Indeed, beyond the  encounter between Jesus and Bartholomew, we know virtually nothing of certainty about his life and apostolic service either, although he, too, has been connected, in today's observance of his martyrdom, with the  event back in the last days of our Lord leading up to the cross, when the disciples disputed among themselves concerning who is to be the greatest among them as the chief followers of Jesus.

II.

The point here is this: The disciples are not to be seen as greater and lesser in their own eyes, nor in yours. They are what Christ has called them to be: Servant-leaders in the Church. And not just any servant-leaders such as God raises up in every generation. These are the  unique first-and-in-that-light-only servant-leaders of Christ's Church.

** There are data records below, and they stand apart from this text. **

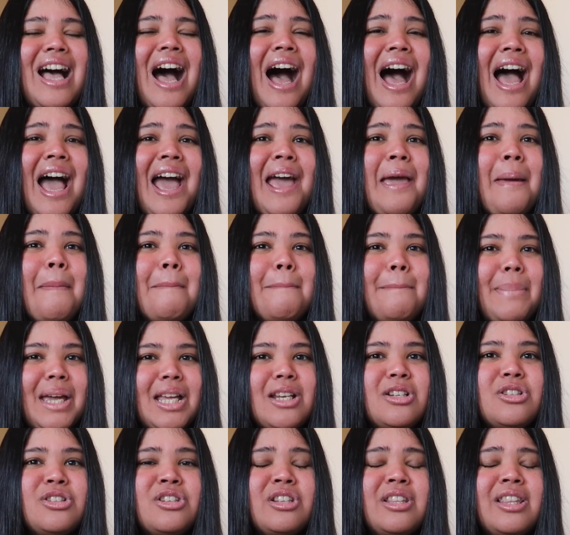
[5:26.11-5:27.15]
I
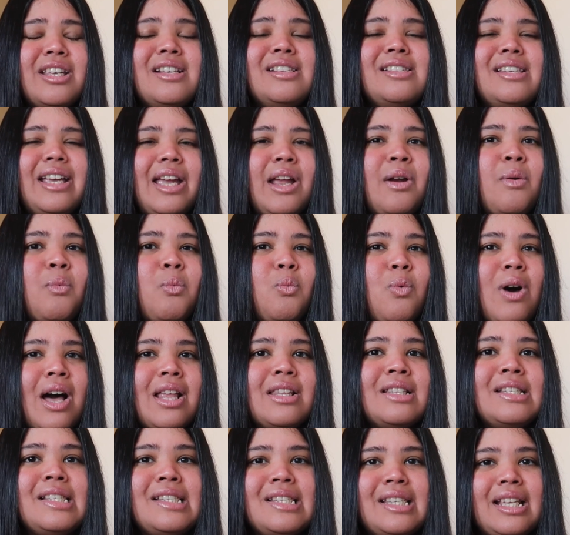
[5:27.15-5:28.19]
binged this in
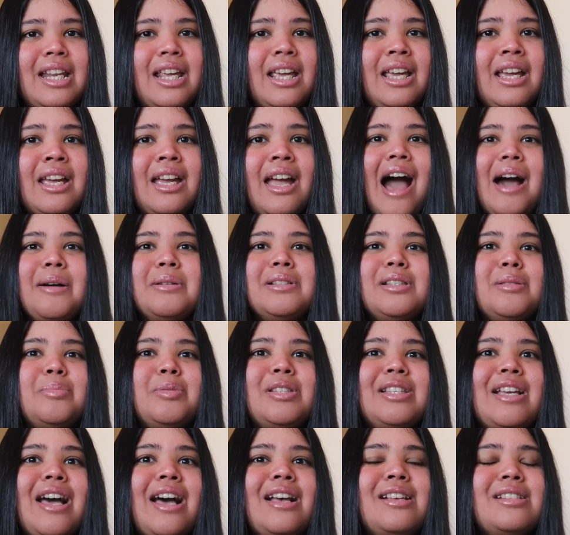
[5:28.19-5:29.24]
one sitting. I was
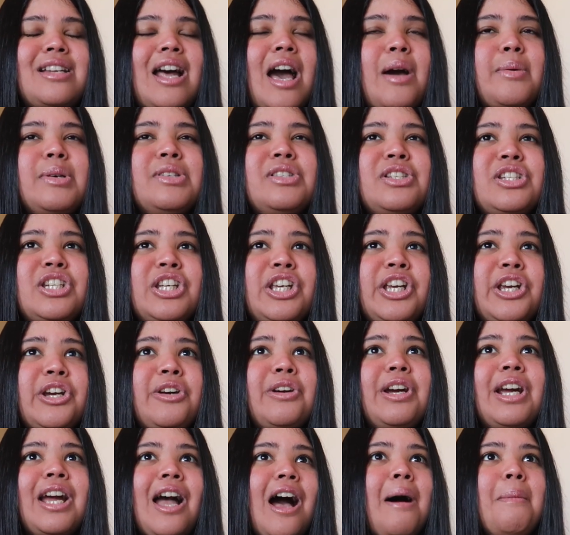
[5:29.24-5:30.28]
obsessed. I was
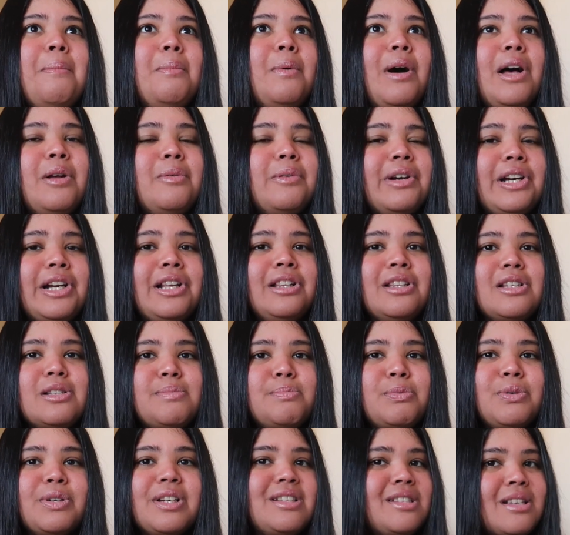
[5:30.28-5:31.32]
tearing up while reading this
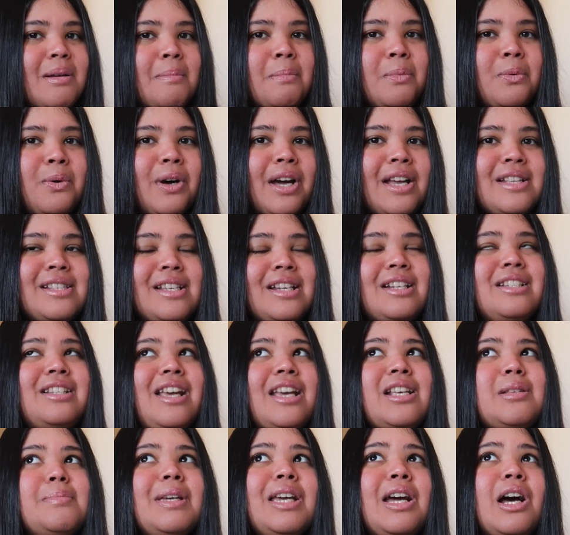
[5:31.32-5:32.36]
book at some points, and it
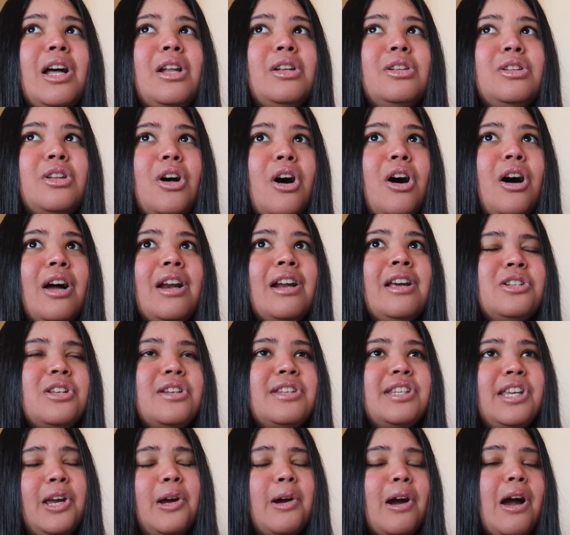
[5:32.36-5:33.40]
takes me a lot to
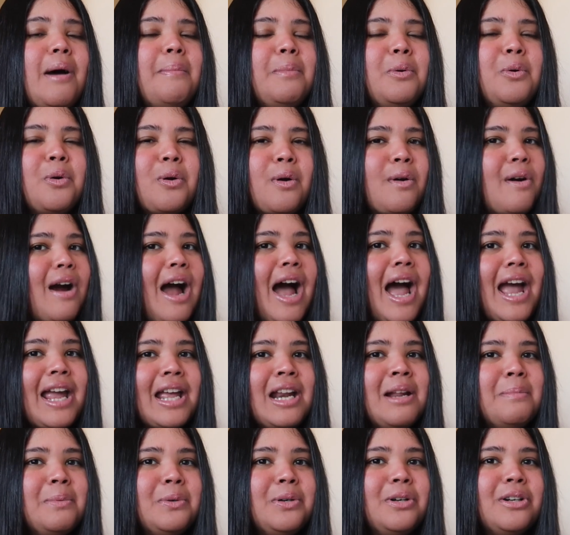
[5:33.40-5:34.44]
tear up or cry
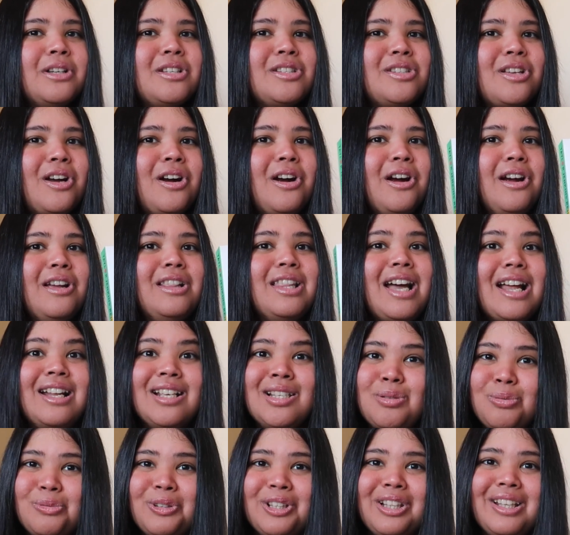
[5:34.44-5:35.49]
in a book, so that
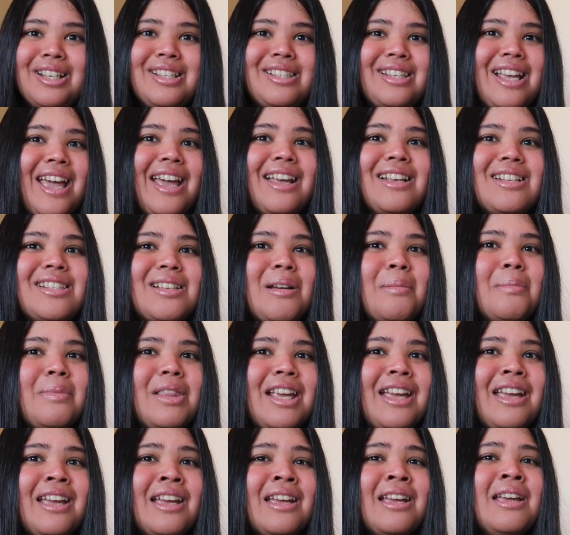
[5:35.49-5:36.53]
is really saying
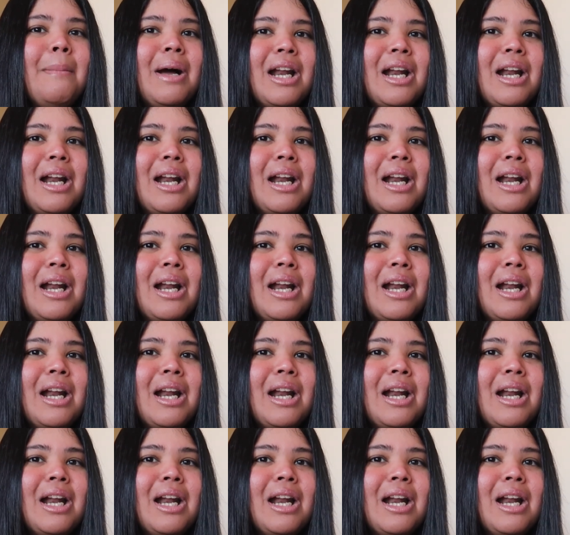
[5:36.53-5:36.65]
something.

They are the foundation of the New Testament Church, and for that we honor them today, with gratitude to the Lord who called them to service and through them extended the Gospel throughout the world and throughout time, and especially with gratitude for that same Gospel that has saved, protected, and forgiven us!

St. Paul describes our relationship between them and us in this way, in the Epistle that you heard today: “You are no longer strangers and aliens” – meaning, the fast growing and soon-to-be vast believers among the former pagan Gentiles are not going to be second-class citizens in a Jewish-founded Church.  No, rather, as St. Paul continues – “but you are fellow citizens with the saints (of old) and members of the (one and only) household of God that actually exists.” “Moreover,” St. Paul goes on, “you are part of the Church which is built on the foundation of the apostles and prophets, with Christ Jesus Himself being the one true cornerstone.”

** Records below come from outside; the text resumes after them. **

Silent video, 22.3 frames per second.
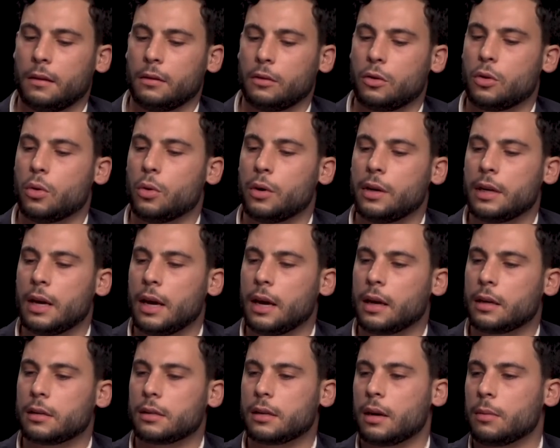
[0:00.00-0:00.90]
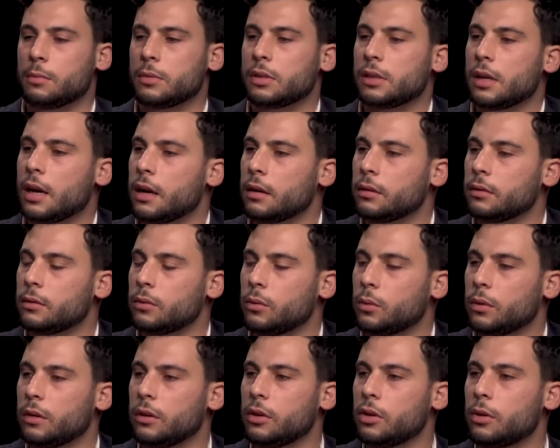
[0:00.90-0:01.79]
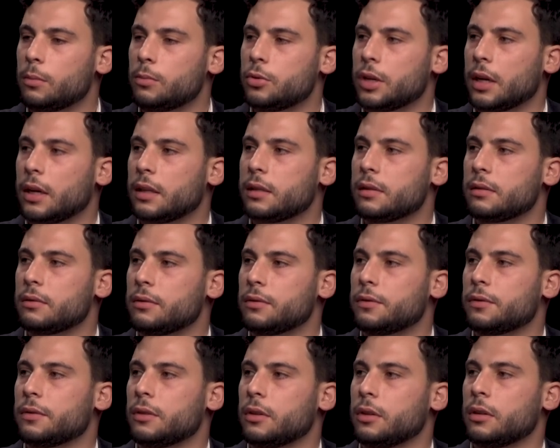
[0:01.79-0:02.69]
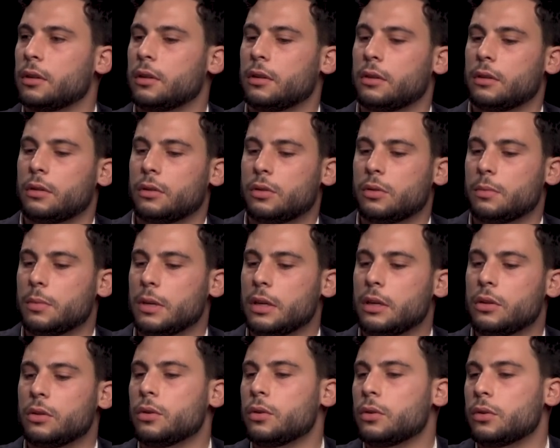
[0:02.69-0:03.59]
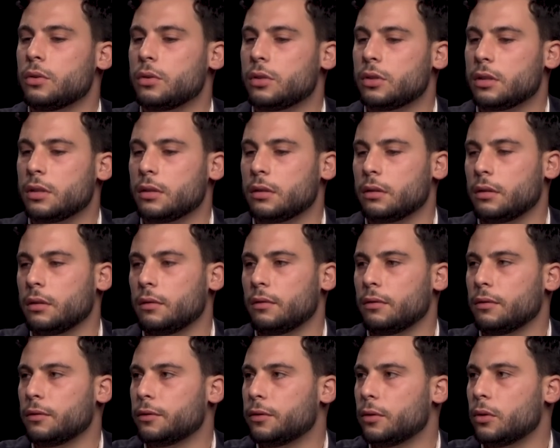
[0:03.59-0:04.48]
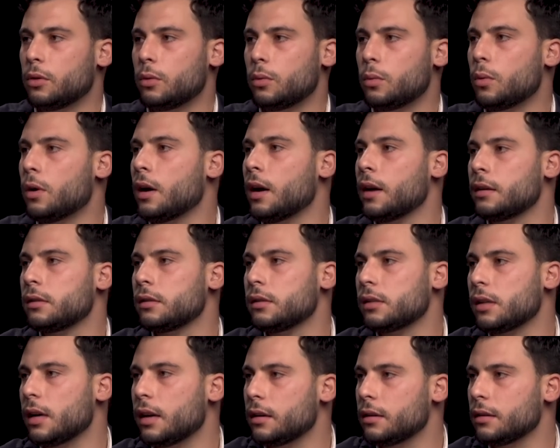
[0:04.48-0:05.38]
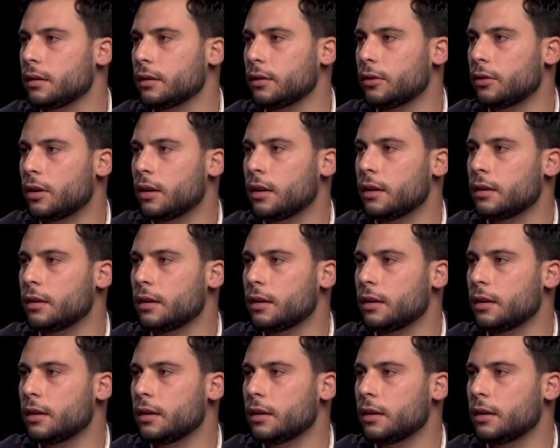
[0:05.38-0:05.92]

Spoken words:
coin X comes out with the objective to be used for Y and Z, right?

Now, this is all well and good, and comfortingly familiar. But what does it truly mean for you and for me to be built on the foundation of the apostles? It means this: You are not to think anything, or say anything, or believe anything, as true and right and helpful, UNLESS what you think or say or believe comes straight from the apostles and prophets, as we find the record of their teachings in the Scriptures.

III.

Does this mean that we should not have an organ for our services because the apostles didn't have, let alone know how to play, a keyboard? Not at all! It means that everything that comes to you through the Word of God is to be embraced as exactly how your heavenly Father wants you to think, ponder, believe, or say in daily life. Nothing new will ever further inform or flesh out God's Word to you. It is yours in and only in the apostolic Word of God.

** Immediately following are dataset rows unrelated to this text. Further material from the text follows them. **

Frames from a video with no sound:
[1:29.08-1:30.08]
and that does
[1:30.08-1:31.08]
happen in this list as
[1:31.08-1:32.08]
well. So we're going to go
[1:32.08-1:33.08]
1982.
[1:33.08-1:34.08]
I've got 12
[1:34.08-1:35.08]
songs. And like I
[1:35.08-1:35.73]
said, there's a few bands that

Moreover, it is important that the Church and those who are privileged to lead in it, understand how the connection of the truth of God's salvation is captured in the Scriptures, and the manner in which, through Word and Sacrament we are brought into and kept in the Church of Christ, taught there, and sustained there. Thus, the connection between the truths of the faith in Christ and the apostles, and the experience of our lives as Christians today, is a two-directional highway, carrying the truth to us and carrying us back to the truth.  That is the nature of the Christian life. Traveling back and forth between the holy days of salvation and the daily lives of salvation, surrounded by the saints, moment by moment, today. And all along that highway, our Lord God awaits with His grace and blessings. It is as today's Old Testament teaches: Therefore the Lord waits  – to be gracious to you, and therefore He exalts Himself – to show mercy to you! And all the saints of all time call to you and guide you today, as you are now on the highway of life, saying God  will be gracious! God will show mercy to you! Their voices comprise the foundation of your faith!

We have saints days because in their being, doing, and teaching, to whatever degree that God has granted you to have all or any of these, you are being called back to your fundamental faith, which comprises the truth of your sinful situation, and then the promises of God, how the Holy Spirit continues to awaken you to faith, saves you, calls you to lives under the Gospel, and for the Gospel, and protects you, and keeps you, and delivers you, with all the saints, into the halls of everlasting life.